_Material for this task_
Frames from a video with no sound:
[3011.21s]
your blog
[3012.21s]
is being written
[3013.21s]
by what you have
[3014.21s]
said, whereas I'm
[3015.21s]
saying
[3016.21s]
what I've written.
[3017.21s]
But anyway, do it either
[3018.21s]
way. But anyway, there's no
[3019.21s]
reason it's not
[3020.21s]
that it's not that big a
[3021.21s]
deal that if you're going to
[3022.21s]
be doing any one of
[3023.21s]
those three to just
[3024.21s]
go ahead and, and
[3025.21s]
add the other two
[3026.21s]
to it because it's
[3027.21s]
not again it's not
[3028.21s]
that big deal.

--

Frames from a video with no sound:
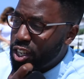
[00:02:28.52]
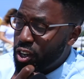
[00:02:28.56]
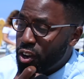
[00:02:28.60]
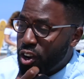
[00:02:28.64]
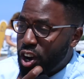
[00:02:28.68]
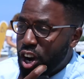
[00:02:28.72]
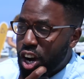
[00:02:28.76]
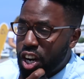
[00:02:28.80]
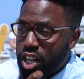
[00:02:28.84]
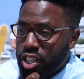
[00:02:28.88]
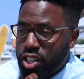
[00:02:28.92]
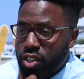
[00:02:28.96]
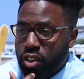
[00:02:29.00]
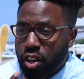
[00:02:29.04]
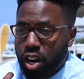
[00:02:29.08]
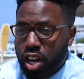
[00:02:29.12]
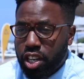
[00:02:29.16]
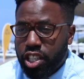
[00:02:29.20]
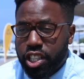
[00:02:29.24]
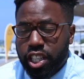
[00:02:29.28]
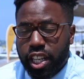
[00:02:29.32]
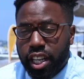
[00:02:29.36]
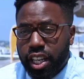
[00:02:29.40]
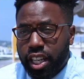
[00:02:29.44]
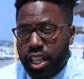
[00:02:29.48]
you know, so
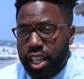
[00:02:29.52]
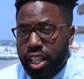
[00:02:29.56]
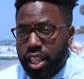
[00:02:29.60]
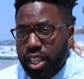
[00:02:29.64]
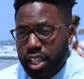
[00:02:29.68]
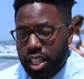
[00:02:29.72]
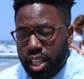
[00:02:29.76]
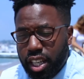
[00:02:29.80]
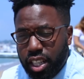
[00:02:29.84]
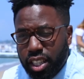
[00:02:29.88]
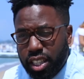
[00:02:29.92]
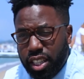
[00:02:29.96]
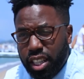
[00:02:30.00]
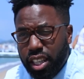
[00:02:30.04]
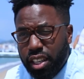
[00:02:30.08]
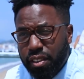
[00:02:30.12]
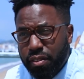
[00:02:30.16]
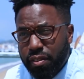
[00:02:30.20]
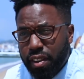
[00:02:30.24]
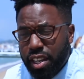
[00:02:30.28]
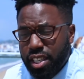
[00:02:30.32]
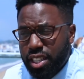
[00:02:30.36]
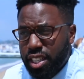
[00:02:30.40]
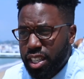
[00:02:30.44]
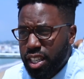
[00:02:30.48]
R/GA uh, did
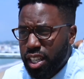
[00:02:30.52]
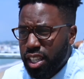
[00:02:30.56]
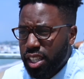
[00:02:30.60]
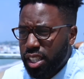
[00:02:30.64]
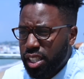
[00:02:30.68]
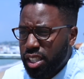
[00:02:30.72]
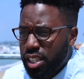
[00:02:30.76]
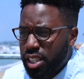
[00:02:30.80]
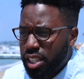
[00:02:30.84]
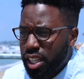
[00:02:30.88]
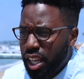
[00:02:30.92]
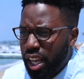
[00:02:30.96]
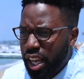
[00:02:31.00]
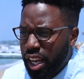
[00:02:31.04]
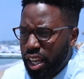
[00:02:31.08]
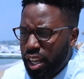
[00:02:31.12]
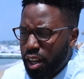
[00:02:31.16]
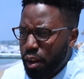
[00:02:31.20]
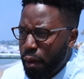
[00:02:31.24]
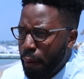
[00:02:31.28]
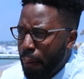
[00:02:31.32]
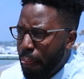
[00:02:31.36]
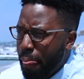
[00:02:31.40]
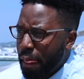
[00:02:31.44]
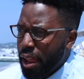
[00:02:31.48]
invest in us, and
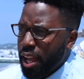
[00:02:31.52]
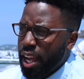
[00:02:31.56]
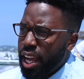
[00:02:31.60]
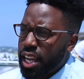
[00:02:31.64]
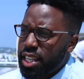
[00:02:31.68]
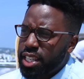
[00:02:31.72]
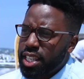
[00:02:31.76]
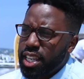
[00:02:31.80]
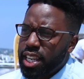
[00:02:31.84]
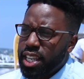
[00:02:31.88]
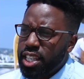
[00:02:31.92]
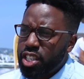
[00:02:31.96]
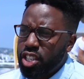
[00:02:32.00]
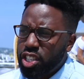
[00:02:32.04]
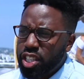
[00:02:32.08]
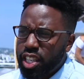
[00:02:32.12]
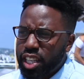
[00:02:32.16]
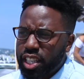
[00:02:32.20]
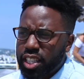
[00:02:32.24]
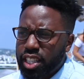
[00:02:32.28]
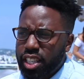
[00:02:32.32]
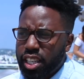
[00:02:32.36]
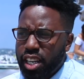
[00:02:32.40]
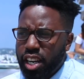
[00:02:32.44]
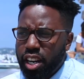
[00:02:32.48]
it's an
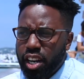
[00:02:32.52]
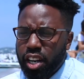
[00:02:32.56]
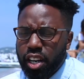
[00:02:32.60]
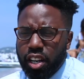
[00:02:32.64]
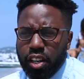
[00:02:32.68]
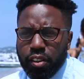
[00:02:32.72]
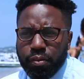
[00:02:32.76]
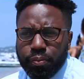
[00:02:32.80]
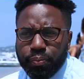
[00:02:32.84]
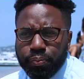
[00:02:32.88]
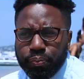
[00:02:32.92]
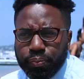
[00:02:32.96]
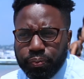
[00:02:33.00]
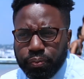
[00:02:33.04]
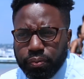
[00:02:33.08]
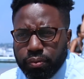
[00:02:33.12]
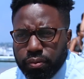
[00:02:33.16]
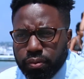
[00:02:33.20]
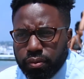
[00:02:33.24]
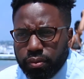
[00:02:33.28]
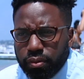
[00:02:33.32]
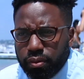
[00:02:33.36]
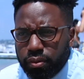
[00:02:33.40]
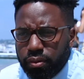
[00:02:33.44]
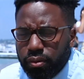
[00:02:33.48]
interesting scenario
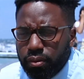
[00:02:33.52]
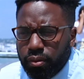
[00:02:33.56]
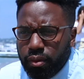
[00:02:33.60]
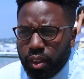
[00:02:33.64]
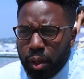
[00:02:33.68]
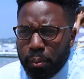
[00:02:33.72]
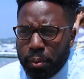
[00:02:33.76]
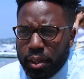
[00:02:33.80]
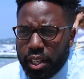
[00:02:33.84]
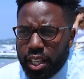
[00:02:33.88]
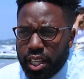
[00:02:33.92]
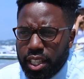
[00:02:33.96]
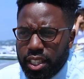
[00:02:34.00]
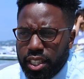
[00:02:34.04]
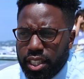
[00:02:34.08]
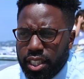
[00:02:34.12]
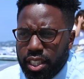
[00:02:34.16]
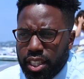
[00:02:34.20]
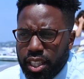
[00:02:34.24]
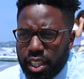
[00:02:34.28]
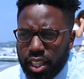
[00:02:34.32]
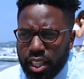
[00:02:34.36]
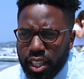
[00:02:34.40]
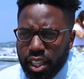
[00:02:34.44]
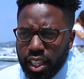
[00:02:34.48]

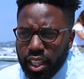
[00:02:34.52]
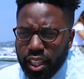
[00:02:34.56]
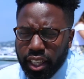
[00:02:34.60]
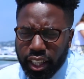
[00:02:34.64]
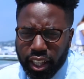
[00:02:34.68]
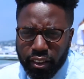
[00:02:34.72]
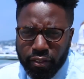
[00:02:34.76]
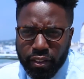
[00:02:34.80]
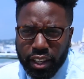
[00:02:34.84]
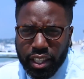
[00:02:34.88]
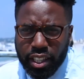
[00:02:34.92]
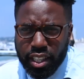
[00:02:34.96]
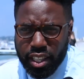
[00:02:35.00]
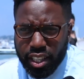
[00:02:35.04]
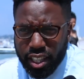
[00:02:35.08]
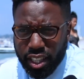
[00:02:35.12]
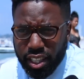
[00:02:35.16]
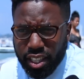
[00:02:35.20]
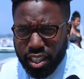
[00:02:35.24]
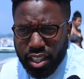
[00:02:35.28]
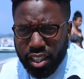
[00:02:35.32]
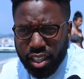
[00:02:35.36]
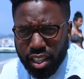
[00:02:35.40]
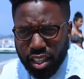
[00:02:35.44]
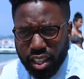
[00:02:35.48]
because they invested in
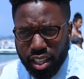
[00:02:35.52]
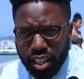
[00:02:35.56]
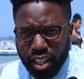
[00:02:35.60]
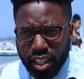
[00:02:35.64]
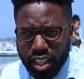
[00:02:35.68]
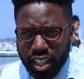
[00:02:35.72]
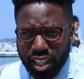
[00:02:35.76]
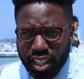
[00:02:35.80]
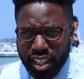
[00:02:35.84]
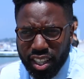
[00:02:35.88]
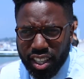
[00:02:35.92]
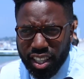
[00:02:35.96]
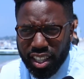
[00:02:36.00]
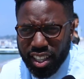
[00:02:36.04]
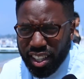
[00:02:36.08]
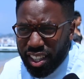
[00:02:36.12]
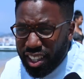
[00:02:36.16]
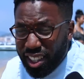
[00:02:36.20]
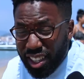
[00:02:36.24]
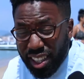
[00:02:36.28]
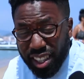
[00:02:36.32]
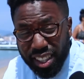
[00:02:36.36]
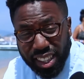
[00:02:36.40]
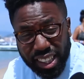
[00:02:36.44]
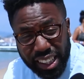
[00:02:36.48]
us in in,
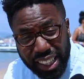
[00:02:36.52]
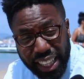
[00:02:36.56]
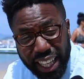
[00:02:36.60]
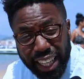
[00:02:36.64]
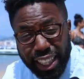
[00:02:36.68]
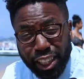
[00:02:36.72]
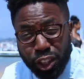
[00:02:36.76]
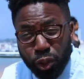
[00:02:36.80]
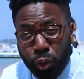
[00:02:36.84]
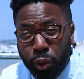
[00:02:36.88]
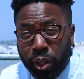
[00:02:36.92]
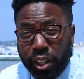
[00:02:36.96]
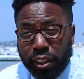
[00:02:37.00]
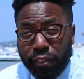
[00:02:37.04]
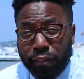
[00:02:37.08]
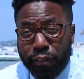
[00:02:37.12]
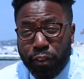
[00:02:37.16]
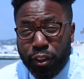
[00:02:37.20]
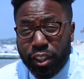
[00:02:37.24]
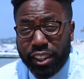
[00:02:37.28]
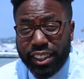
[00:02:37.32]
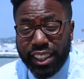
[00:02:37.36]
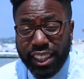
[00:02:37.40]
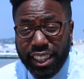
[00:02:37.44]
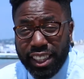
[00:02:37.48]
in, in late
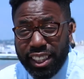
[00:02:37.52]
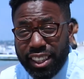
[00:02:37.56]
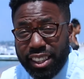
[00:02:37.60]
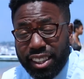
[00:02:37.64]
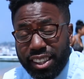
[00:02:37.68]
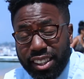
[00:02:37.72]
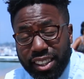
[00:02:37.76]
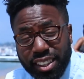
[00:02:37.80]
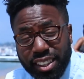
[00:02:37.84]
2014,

* * *

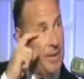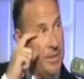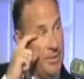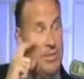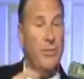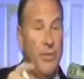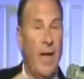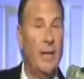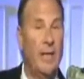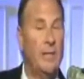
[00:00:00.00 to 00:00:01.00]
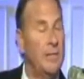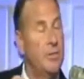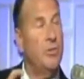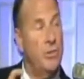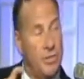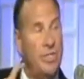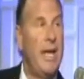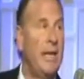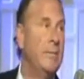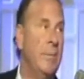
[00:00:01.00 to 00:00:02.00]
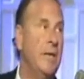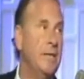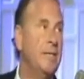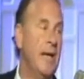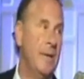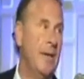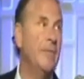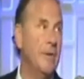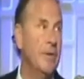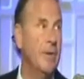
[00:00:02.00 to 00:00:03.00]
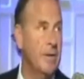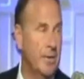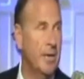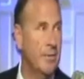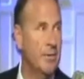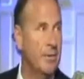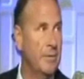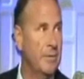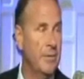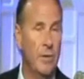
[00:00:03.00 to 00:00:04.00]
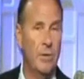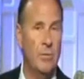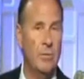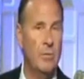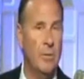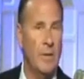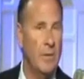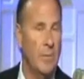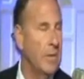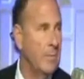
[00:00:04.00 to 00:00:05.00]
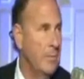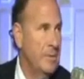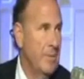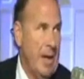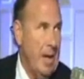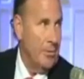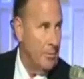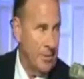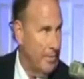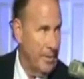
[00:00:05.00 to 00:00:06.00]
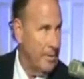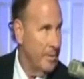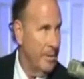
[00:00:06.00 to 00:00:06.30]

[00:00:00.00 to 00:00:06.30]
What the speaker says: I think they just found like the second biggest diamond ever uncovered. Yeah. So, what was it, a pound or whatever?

_Your goal_
Look back at the data above, then output exactly the lines from the line holding "[00:02:33.68]" up to and including the line holding "[00:02:34.76]". Leave out the pictures.

_Written response_
[00:02:33.68]
[00:02:33.72]
[00:02:33.76]
[00:02:33.80]
[00:02:33.84]
[00:02:33.88]
[00:02:33.92]
[00:02:33.96]
[00:02:34.00]
[00:02:34.04]
[00:02:34.08]
[00:02:34.12]
[00:02:34.16]
[00:02:34.20]
[00:02:34.24]
[00:02:34.28]
[00:02:34.32]
[00:02:34.36]
[00:02:34.40]
[00:02:34.44]
[00:02:34.48]

[00:02:34.52]
[00:02:34.56]
[00:02:34.60]
[00:02:34.64]
[00:02:34.68]
[00:02:34.72]
[00:02:34.76]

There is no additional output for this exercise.